Task brief => Transcribe the listing exactly; drop the images.

Data records =>
● ● ● ● ● ● ●

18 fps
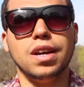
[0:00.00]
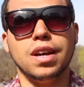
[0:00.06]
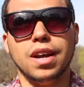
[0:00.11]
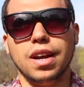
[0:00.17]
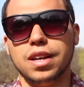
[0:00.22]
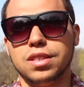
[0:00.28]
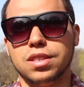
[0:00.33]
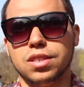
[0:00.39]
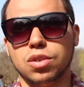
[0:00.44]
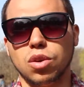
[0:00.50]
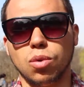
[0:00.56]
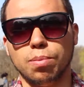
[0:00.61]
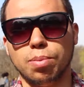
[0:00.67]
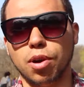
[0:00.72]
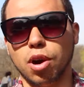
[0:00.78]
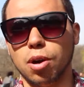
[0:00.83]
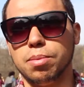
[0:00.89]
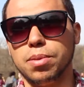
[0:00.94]
It's
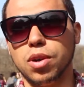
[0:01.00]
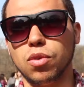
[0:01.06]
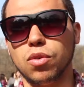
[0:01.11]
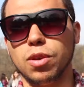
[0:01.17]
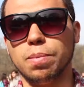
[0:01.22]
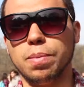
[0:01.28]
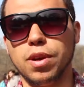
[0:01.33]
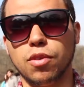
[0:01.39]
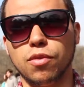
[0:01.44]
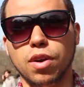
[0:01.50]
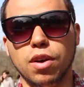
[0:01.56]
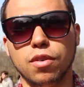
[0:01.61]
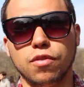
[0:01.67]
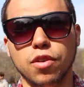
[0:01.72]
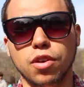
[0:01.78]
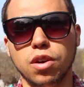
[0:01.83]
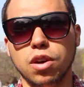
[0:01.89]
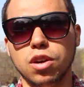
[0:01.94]
probably only been around
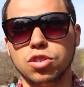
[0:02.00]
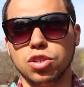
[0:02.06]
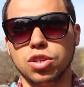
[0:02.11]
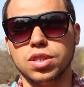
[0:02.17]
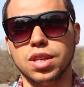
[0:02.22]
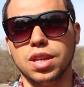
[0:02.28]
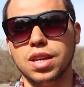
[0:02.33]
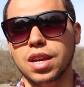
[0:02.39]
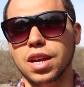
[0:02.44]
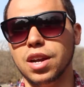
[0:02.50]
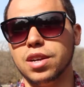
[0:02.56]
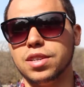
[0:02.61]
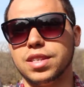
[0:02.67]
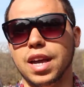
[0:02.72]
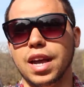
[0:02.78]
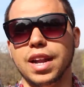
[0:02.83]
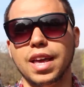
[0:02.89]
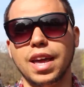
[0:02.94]
for hundreds of
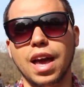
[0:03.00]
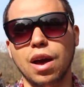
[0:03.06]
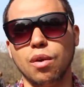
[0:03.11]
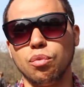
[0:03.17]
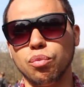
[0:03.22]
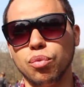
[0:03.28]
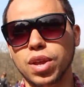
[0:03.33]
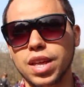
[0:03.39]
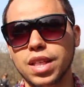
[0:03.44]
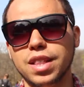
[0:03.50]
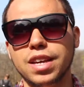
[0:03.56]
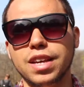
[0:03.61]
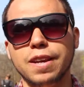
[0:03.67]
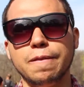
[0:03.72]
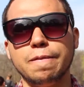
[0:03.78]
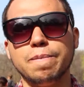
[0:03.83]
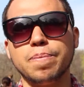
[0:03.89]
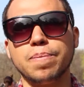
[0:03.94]
years, and it got
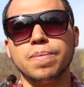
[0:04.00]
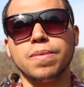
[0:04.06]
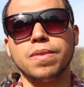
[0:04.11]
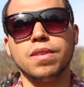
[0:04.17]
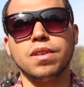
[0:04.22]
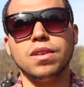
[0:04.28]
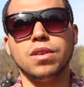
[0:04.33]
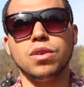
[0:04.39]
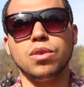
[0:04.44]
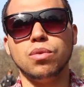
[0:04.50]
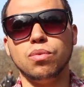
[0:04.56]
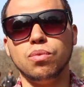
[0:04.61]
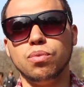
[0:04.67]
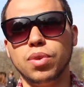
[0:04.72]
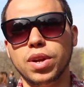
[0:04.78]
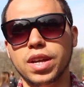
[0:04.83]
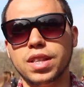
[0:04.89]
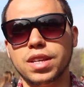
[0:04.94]
really,
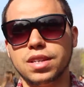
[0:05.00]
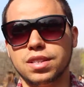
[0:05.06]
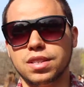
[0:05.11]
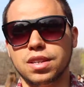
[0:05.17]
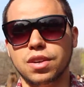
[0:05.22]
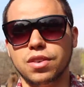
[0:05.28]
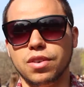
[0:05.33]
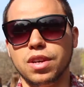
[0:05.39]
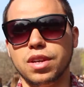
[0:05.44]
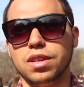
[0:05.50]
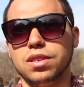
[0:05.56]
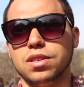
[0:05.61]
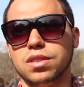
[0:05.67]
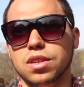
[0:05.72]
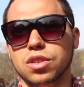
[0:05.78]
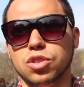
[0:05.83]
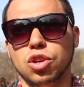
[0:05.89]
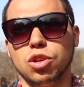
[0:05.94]
really serious
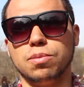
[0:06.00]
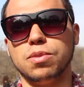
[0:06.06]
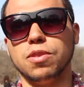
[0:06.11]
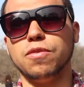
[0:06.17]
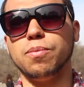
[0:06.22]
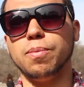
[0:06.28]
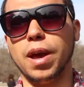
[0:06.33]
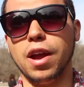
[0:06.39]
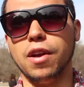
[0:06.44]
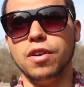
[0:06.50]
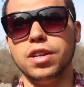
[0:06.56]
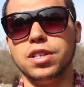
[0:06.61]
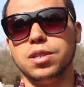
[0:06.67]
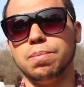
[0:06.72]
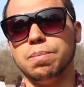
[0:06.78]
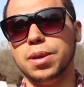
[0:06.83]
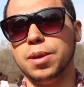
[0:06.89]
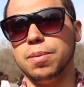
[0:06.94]
in terms of
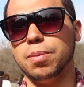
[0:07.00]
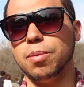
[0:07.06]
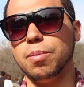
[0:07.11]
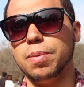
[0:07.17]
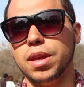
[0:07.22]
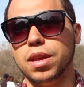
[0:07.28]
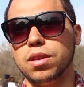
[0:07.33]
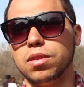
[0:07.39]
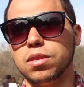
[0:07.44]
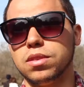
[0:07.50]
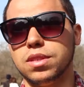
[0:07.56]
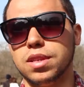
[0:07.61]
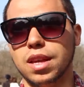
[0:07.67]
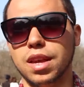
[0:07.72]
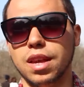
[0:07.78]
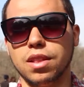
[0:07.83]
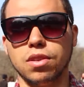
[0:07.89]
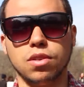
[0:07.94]
marriage and people being
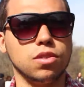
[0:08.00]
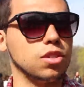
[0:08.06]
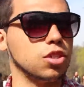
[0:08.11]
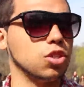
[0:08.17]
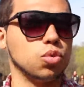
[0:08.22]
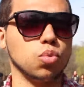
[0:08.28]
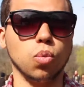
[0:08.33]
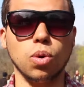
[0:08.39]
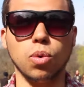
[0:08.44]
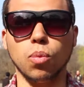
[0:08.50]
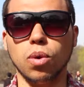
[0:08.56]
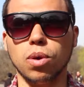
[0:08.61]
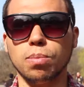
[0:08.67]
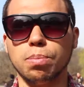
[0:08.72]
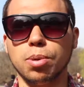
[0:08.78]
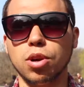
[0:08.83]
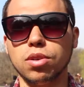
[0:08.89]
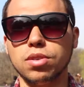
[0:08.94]
together just with
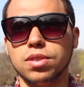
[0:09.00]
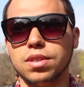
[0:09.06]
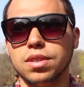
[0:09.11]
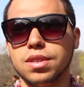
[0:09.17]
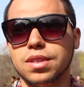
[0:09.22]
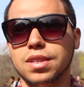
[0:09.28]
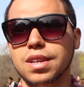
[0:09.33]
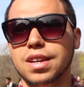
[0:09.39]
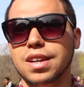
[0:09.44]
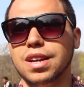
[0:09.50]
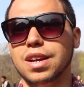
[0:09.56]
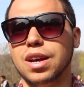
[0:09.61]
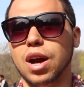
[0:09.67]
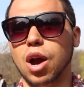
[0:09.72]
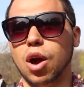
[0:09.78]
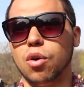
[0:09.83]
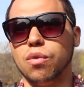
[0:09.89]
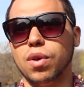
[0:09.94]
one person
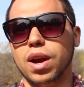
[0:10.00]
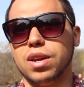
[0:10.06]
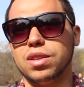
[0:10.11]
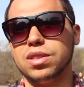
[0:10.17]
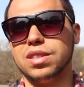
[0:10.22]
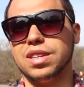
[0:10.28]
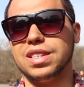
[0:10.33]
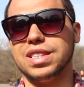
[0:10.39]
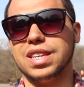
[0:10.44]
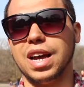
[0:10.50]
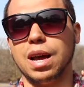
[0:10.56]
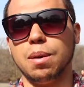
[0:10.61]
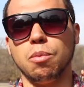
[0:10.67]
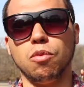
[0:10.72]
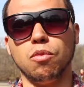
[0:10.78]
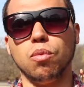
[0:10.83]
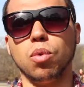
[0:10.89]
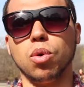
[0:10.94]
around the
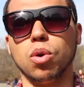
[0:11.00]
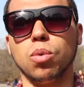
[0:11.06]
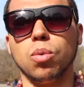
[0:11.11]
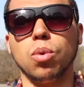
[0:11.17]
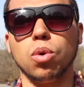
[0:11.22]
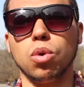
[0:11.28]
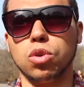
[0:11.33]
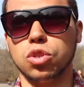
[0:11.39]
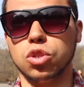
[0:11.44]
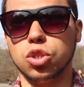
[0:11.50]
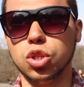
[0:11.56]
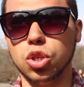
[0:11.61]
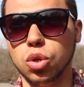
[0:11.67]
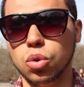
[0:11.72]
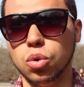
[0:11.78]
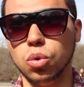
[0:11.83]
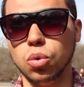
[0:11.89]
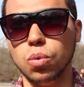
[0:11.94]
time of World War
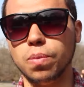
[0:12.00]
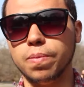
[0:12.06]
II.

● ● ● ● ● ● ●

Result =>
18 fps
[0:00.00]
[0:00.06]
[0:00.11]
[0:00.17]
[0:00.22]
[0:00.28]
[0:00.33]
[0:00.39]
[0:00.44]
[0:00.50]
[0:00.56]
[0:00.61]
[0:00.67]
[0:00.72]
[0:00.78]
[0:00.83]
[0:00.89]
[0:00.94]
It's
[0:01.00]
[0:01.06]
[0:01.11]
[0:01.17]
[0:01.22]
[0:01.28]
[0:01.33]
[0:01.39]
[0:01.44]
[0:01.50]
[0:01.56]
[0:01.61]
[0:01.67]
[0:01.72]
[0:01.78]
[0:01.83]
[0:01.89]
[0:01.94]
probably only been around
[0:02.00]
[0:02.06]
[0:02.11]
[0:02.17]
[0:02.22]
[0:02.28]
[0:02.33]
[0:02.39]
[0:02.44]
[0:02.50]
[0:02.56]
[0:02.61]
[0:02.67]
[0:02.72]
[0:02.78]
[0:02.83]
[0:02.89]
[0:02.94]
for hundreds of
[0:03.00]
[0:03.06]
[0:03.11]
[0:03.17]
[0:03.22]
[0:03.28]
[0:03.33]
[0:03.39]
[0:03.44]
[0:03.50]
[0:03.56]
[0:03.61]
[0:03.67]
[0:03.72]
[0:03.78]
[0:03.83]
[0:03.89]
[0:03.94]
years, and it got
[0:04.00]
[0:04.06]
[0:04.11]
[0:04.17]
[0:04.22]
[0:04.28]
[0:04.33]
[0:04.39]
[0:04.44]
[0:04.50]
[0:04.56]
[0:04.61]
[0:04.67]
[0:04.72]
[0:04.78]
[0:04.83]
[0:04.89]
[0:04.94]
really,
[0:05.00]
[0:05.06]
[0:05.11]
[0:05.17]
[0:05.22]
[0:05.28]
[0:05.33]
[0:05.39]
[0:05.44]
[0:05.50]
[0:05.56]
[0:05.61]
[0:05.67]
[0:05.72]
[0:05.78]
[0:05.83]
[0:05.89]
[0:05.94]
really serious
[0:06.00]
[0:06.06]
[0:06.11]
[0:06.17]
[0:06.22]
[0:06.28]
[0:06.33]
[0:06.39]
[0:06.44]
[0:06.50]
[0:06.56]
[0:06.61]
[0:06.67]
[0:06.72]
[0:06.78]
[0:06.83]
[0:06.89]
[0:06.94]
in terms of
[0:07.00]
[0:07.06]
[0:07.11]
[0:07.17]
[0:07.22]
[0:07.28]
[0:07.33]
[0:07.39]
[0:07.44]
[0:07.50]
[0:07.56]
[0:07.61]
[0:07.67]
[0:07.72]
[0:07.78]
[0:07.83]
[0:07.89]
[0:07.94]
marriage and people being
[0:08.00]
[0:08.06]
[0:08.11]
[0:08.17]
[0:08.22]
[0:08.28]
[0:08.33]
[0:08.39]
[0:08.44]
[0:08.50]
[0:08.56]
[0:08.61]
[0:08.67]
[0:08.72]
[0:08.78]
[0:08.83]
[0:08.89]
[0:08.94]
together just with
[0:09.00]
[0:09.06]
[0:09.11]
[0:09.17]
[0:09.22]
[0:09.28]
[0:09.33]
[0:09.39]
[0:09.44]
[0:09.50]
[0:09.56]
[0:09.61]
[0:09.67]
[0:09.72]
[0:09.78]
[0:09.83]
[0:09.89]
[0:09.94]
one person
[0:10.00]
[0:10.06]
[0:10.11]
[0:10.17]
[0:10.22]
[0:10.28]
[0:10.33]
[0:10.39]
[0:10.44]
[0:10.50]
[0:10.56]
[0:10.61]
[0:10.67]
[0:10.72]
[0:10.78]
[0:10.83]
[0:10.89]
[0:10.94]
around the
[0:11.00]
[0:11.06]
[0:11.11]
[0:11.17]
[0:11.22]
[0:11.28]
[0:11.33]
[0:11.39]
[0:11.44]
[0:11.50]
[0:11.56]
[0:11.61]
[0:11.67]
[0:11.72]
[0:11.78]
[0:11.83]
[0:11.89]
[0:11.94]
time of World War
[0:12.00]
[0:12.06]
II.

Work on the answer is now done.